[Dataset entries]
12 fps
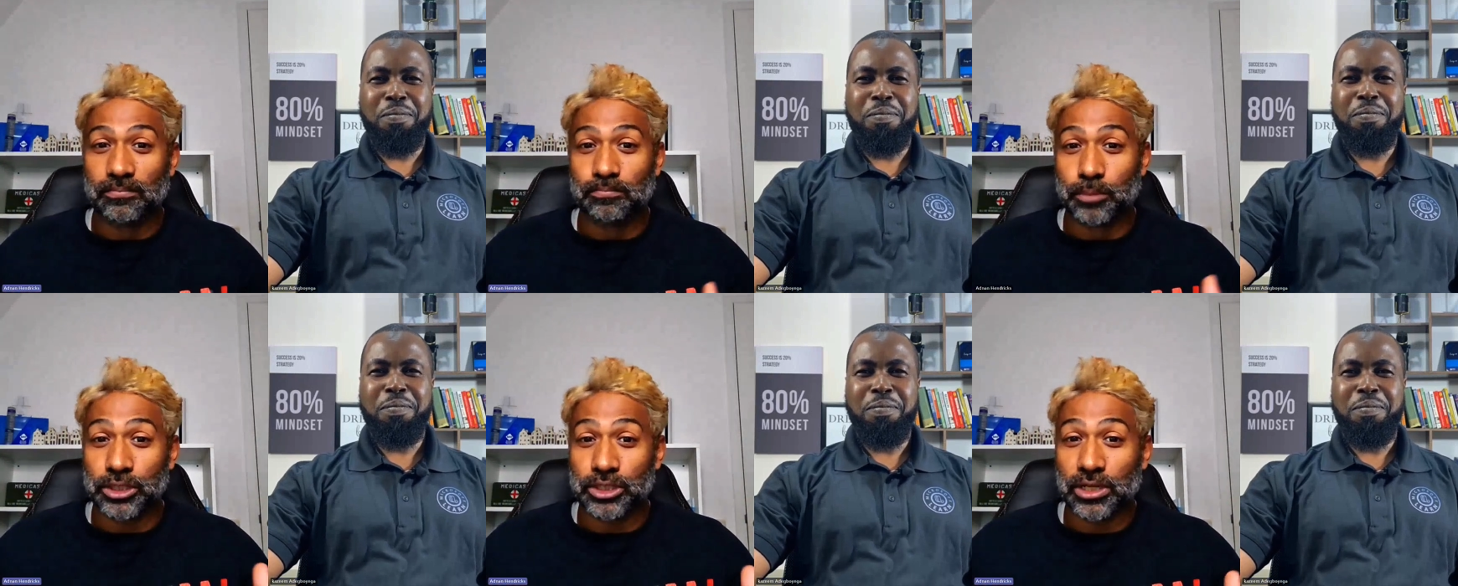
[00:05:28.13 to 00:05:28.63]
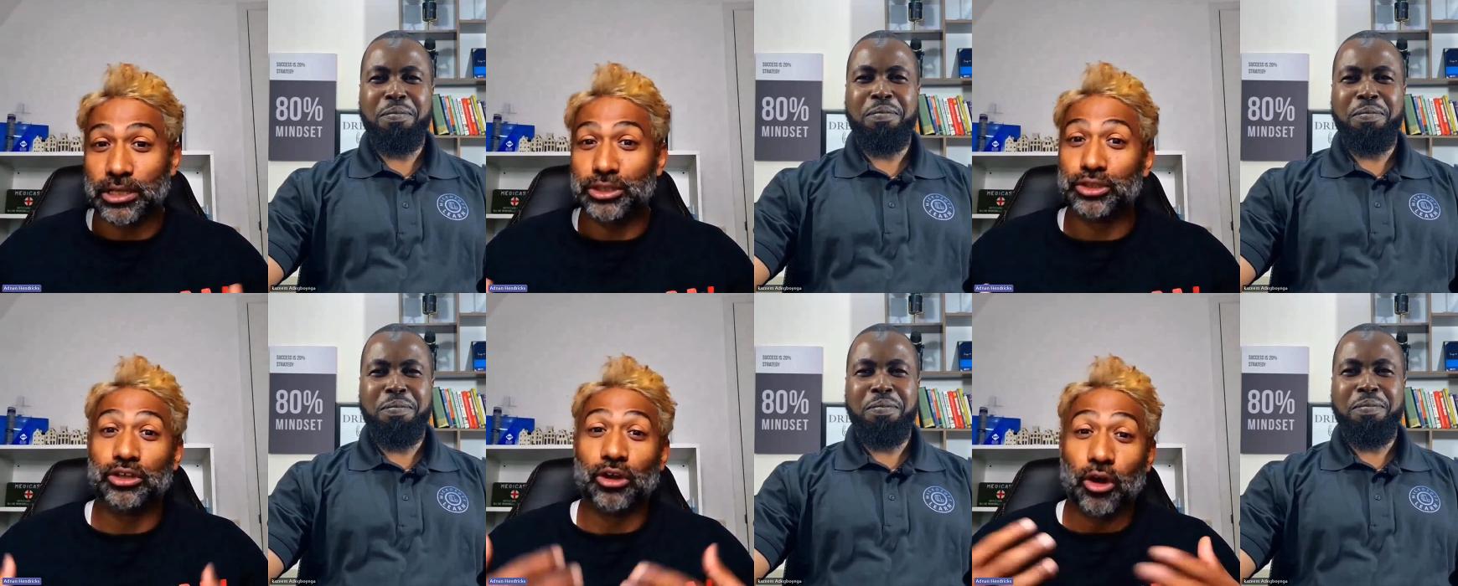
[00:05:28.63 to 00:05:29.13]

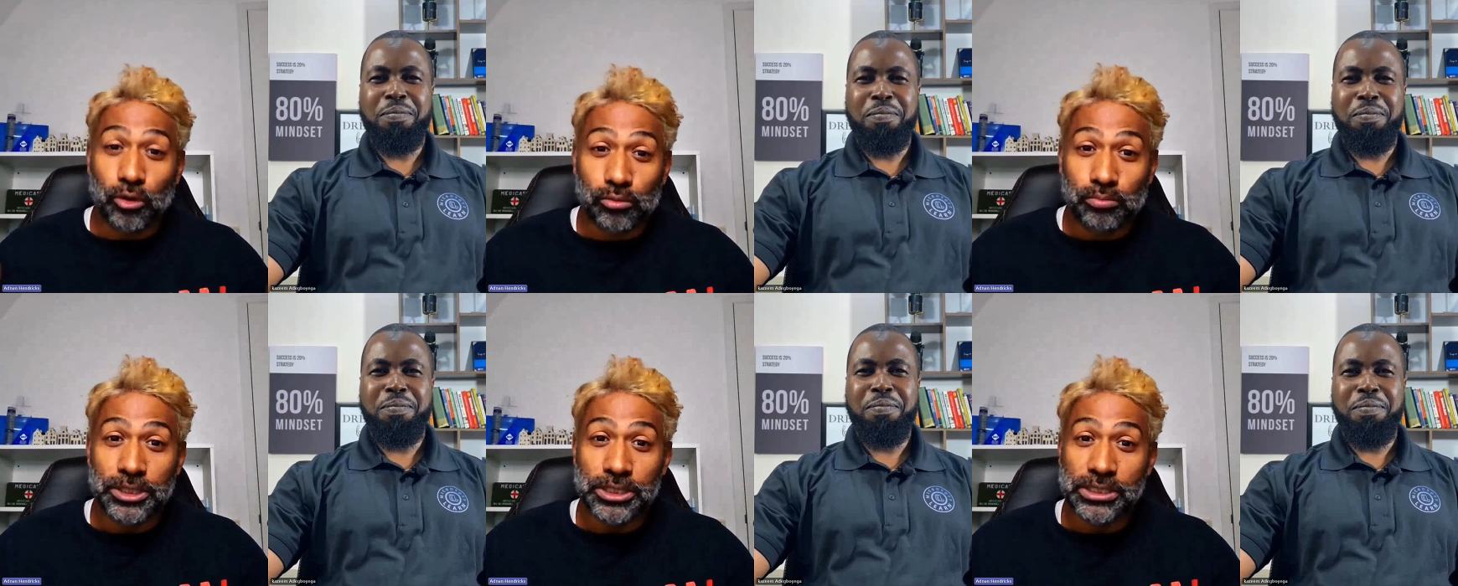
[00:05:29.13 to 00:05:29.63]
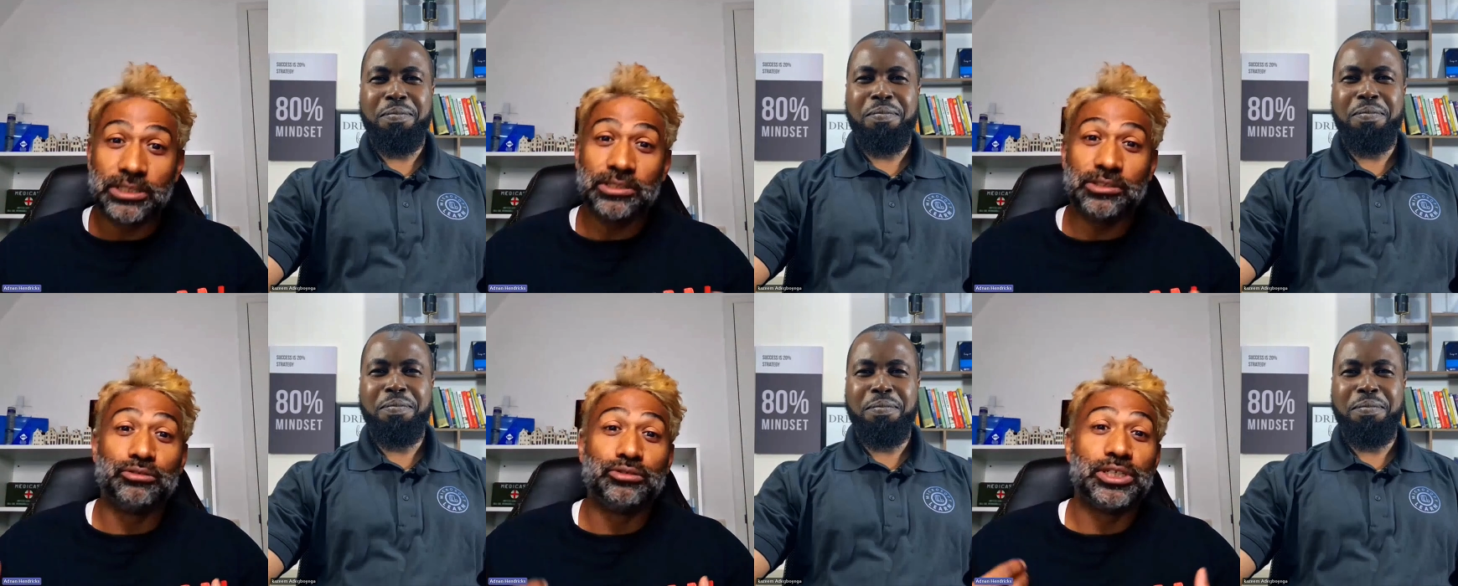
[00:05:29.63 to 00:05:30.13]
Speaker 1: personalized to your own
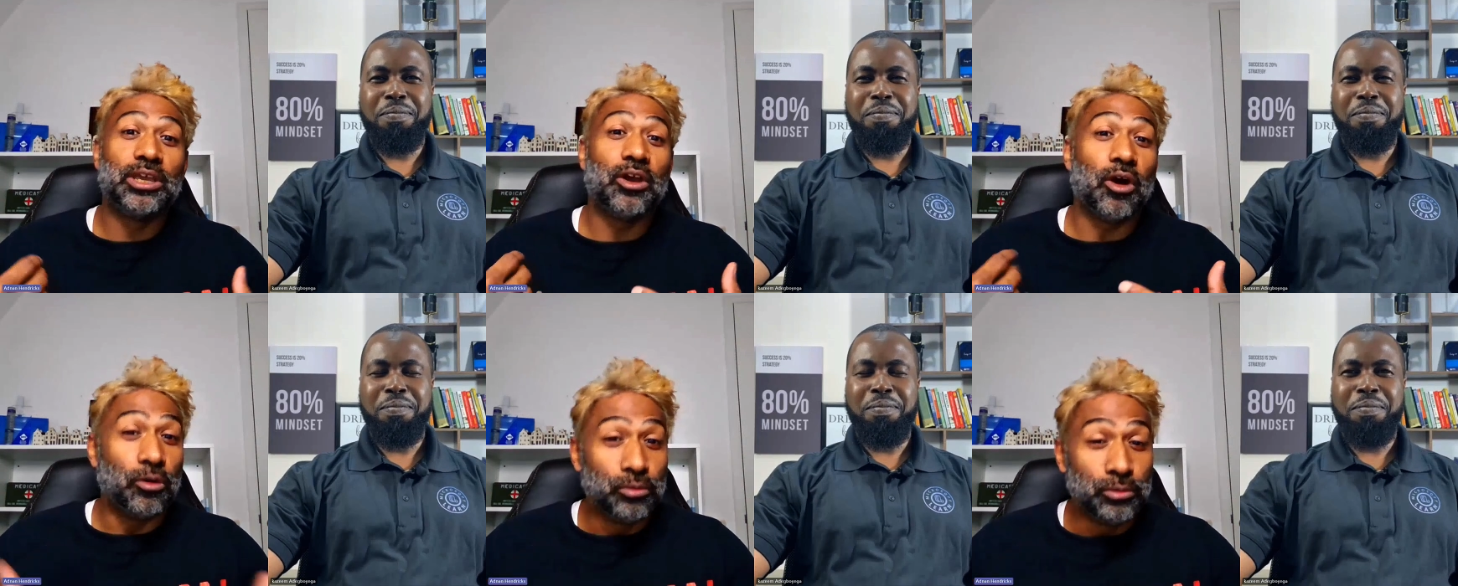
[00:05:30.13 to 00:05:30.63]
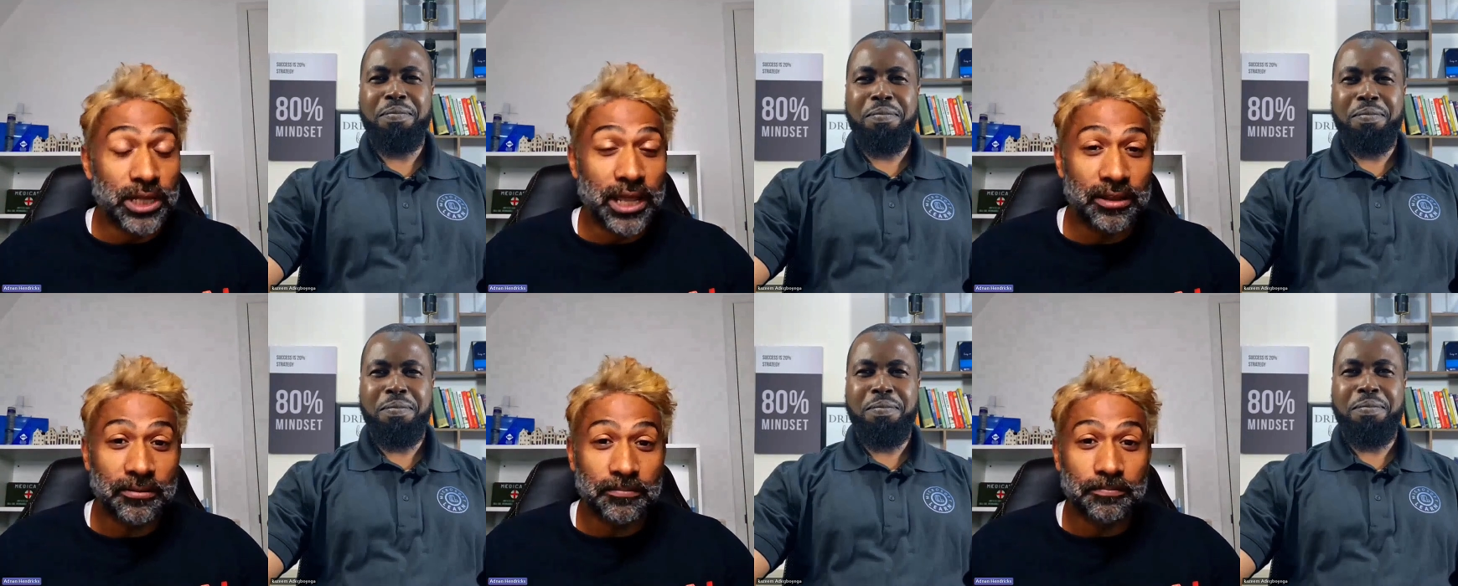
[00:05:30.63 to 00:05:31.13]
business using your own
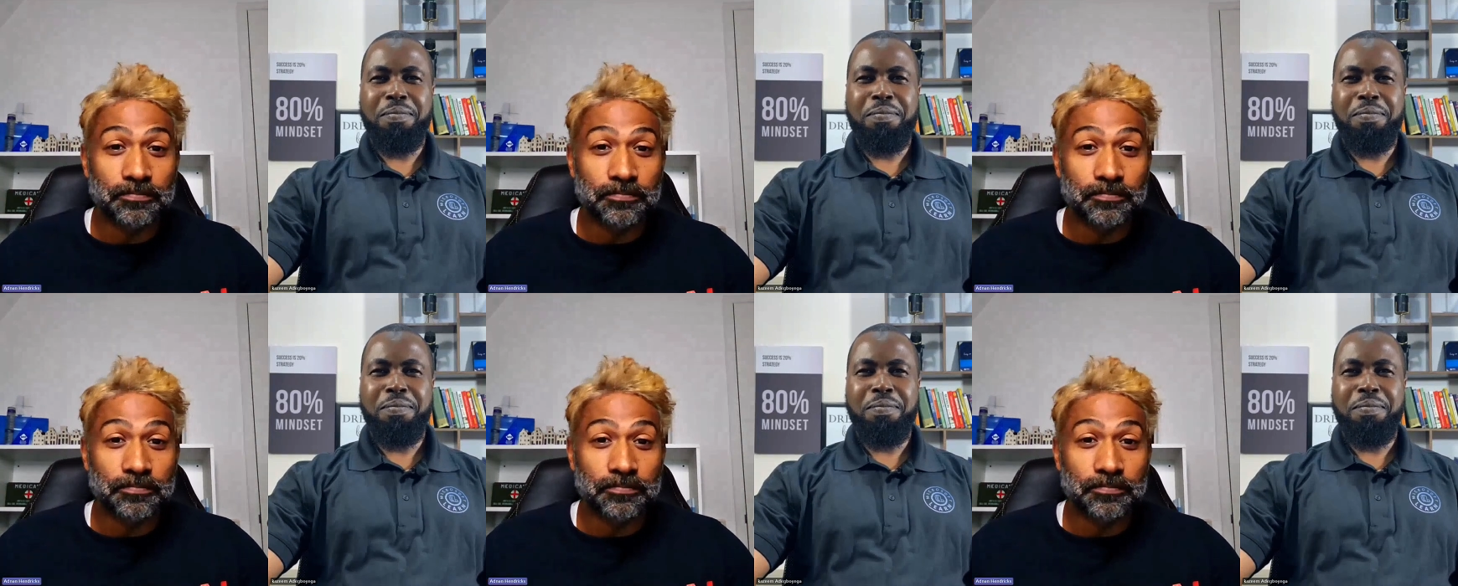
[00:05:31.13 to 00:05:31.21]
data.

● AIM OF THE EXERCISE
Leave out the pictures; repeat the data exactly.

● RESPONSE TO THE TASK
12 fps
[00:05:28.13 to 00:05:28.63]
[00:05:28.63 to 00:05:29.13]

[00:05:29.13 to 00:05:29.63]
[00:05:29.63 to 00:05:30.13]
Speaker 1: personalized to your own
[00:05:30.13 to 00:05:30.63]
[00:05:30.63 to 00:05:31.13]
business using your own
[00:05:31.13 to 00:05:31.21]
data.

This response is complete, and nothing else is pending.